Tuesday, November 23, 2004
Court of Appeal Broadens Malpractice Liability to Non-Clients
By KENNETH OFGANG, Staff Writer/Appellate Courts
A beneficiary under a will, who could not overcome the presumption against allowing persons with special relationships to the testator to inherit, may have a viable claim against the testator’s attorney, the Sixth District Court of Appeal ruled yesterday.
In what the panel acknowledged was an extension of the concept of malpractice liability to a nonclient, first enunciated in California in Lucas v. Hamm (1961) 56 Cal.2d 583, the court reversed a Monterey Superior Court judge’s dismissal of a malpractice suit against the estate of Saul Weingarten.
Weingarten practiced for more than 50 years, most recently in the Monterey County city of Seaside. He died in February of this year, just prior to the entry of judgment in his favor by the trial court.
The plaintiff, Simona Orsonio, was the caretaker for Weingarten’s client, Dora Ellis, who died in May 2002. Eight months earlier, Ellis told Weingarten to prepare a new will naming Osornio as executor and sole beneficiary.
After Ellis’ death, the beneficiary under the prior will petitioned for probate and objected to Osornio’s petition for probate, asserting that Osornio’s bequest was barred by Probate Code Sec. 21350(a)(6). That provision, enacted in 1997, bars the “care custodian” of a dependent adult from receiving a donative transfer from his or her charge except as provided in Sec. 21351.
That section permits the bequest under certain specified conditions, including where the named beneficiary can prove by clear and convincing evidence that the bequest was not procured by fraud, menace, duress, or undue influence. Such a showing is not necessary, however, if an independent attorney engaged by the transferor certified to the transferor in writing that he or she reviewed the transfer and determined that it was not procured by fraud, menace, duress, or undue influence.

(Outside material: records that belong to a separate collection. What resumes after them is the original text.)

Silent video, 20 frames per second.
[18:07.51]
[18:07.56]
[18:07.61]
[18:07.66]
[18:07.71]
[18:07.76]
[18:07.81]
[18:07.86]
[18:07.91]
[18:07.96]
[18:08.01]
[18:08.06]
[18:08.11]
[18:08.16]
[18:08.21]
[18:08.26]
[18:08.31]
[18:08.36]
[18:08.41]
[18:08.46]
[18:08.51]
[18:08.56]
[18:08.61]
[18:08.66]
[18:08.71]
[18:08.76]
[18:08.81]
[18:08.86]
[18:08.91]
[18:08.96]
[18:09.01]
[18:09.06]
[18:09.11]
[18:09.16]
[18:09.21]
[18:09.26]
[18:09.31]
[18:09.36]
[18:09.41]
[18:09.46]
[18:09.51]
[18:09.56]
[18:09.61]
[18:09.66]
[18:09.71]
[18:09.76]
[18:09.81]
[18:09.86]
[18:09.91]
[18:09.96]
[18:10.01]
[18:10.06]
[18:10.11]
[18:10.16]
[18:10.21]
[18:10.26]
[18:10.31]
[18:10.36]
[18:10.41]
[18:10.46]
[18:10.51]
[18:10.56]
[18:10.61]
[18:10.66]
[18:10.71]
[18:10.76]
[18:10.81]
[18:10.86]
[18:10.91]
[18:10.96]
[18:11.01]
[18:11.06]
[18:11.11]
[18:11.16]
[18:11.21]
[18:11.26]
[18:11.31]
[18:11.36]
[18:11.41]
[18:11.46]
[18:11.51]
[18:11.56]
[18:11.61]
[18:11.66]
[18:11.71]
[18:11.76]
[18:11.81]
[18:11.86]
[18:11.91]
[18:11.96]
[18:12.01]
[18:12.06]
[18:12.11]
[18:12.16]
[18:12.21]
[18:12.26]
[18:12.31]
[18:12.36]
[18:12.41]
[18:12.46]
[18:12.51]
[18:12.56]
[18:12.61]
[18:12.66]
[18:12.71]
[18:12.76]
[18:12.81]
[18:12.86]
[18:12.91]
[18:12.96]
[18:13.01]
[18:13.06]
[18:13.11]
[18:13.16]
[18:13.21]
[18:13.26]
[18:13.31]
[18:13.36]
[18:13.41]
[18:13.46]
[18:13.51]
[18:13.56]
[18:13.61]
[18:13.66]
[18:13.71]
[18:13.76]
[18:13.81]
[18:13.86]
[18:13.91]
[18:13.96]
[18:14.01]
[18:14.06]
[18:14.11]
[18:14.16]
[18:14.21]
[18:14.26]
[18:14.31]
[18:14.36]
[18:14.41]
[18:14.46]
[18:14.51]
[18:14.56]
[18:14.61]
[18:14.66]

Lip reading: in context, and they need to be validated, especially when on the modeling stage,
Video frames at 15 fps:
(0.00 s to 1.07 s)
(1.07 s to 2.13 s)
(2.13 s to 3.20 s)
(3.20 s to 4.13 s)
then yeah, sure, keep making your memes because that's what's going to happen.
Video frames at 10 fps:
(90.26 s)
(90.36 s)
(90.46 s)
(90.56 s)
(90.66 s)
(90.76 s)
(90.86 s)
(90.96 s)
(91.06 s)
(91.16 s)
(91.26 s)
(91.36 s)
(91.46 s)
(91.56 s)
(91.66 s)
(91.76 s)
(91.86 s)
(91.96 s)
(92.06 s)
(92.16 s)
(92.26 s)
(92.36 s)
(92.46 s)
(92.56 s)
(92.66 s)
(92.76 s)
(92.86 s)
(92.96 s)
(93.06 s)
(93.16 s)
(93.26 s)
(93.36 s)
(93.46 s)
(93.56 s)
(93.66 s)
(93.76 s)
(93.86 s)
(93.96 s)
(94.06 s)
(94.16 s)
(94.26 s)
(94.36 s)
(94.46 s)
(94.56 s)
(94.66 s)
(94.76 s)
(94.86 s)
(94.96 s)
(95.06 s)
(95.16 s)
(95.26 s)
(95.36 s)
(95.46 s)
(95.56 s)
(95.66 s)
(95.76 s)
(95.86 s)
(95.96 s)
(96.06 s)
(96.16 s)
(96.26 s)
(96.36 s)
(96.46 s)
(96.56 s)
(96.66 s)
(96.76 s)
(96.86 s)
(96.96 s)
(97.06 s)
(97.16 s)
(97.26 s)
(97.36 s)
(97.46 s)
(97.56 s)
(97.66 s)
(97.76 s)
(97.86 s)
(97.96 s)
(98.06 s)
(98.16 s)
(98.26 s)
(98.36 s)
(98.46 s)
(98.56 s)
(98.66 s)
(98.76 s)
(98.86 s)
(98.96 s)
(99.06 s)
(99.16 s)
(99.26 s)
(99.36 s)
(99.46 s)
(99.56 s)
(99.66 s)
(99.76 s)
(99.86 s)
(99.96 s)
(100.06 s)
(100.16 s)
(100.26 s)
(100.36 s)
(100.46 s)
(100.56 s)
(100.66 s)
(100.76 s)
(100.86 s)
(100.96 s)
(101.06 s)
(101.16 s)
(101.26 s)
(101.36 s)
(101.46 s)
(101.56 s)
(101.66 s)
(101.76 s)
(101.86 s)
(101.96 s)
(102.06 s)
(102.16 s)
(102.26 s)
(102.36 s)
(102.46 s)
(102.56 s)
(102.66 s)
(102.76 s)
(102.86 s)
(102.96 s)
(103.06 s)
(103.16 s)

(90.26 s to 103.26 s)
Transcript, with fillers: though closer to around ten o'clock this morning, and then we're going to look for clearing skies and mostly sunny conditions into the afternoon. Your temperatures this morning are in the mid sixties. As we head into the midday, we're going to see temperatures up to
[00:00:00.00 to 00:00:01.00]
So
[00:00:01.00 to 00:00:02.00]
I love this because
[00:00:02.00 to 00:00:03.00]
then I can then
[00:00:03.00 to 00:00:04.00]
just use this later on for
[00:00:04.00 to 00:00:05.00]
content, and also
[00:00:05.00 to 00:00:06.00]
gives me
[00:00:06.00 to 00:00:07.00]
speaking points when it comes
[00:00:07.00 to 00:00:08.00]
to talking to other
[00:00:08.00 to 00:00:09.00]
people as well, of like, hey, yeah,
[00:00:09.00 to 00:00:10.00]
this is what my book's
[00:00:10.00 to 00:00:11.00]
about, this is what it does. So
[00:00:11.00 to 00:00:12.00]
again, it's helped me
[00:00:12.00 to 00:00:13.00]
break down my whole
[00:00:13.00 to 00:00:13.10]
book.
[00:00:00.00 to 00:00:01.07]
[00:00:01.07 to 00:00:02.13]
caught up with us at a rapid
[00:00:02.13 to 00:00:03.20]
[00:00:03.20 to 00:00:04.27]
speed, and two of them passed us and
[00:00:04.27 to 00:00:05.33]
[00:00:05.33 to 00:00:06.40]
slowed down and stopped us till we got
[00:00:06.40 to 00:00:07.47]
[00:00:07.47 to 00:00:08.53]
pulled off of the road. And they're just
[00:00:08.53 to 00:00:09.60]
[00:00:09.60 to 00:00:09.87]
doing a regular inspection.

Osornio alleged in her complaint that Weingarten was negligent in failing “to include a Certificate of Independent Review as required by California Probate Code Section 21350 et seq.” Judge Michael S. Fields sustained Weingarten’s demurrer without leave to amend.
Santa Clara Superior Court Judge Brian Walsh, sitting on the Court of Appeal by assignment, agreed that Osornio failed to state a cause of action, since the Certificate of Independent Review is not a document that is included in a will, but is separate and apart from the will.
But the jurist also concluded that the plaintiff should be able to state a cause of action by amendment, alleging that Weingarten negligently failed to refer Ellis to an independent attorney or to advise her of the presumptive disqualification.
California, Walsh explained, does not strictly follow the historic requirement that a victim of attorney negligence must be in privity with the attorney in order to sue. Rather, under Lucas and other cases, an attorney may owe a duty to the intended beneficiary of the action the client retains the attorney to take.
Under Lucas, Walsh noted, there are six factors a court must look to in determining whether imposition of a duty to a nonclient is supported by public policy. They include whether the transaction was intended to affect the plaintiff, whether harm to the plaintiff was foreseeable, the degree of certainty of the plaintiff’s injury, the closeness between the defendant’s conduct and the plaintiff’s injury, the extent to which imposing liability is likely to deter future harm, and the extent of the burden that a finding of duty will place on the legal profession.
Application of those factors to Osornio’s case supports remanding the case to allow her to sue, Walsh concluded. Were the court to rule otherwise, he wrote, “no one would be left to enforce the testator’s right to be effectively represented.”
The case is Osornio v. Weingarten, 04 S.O.S. 6071.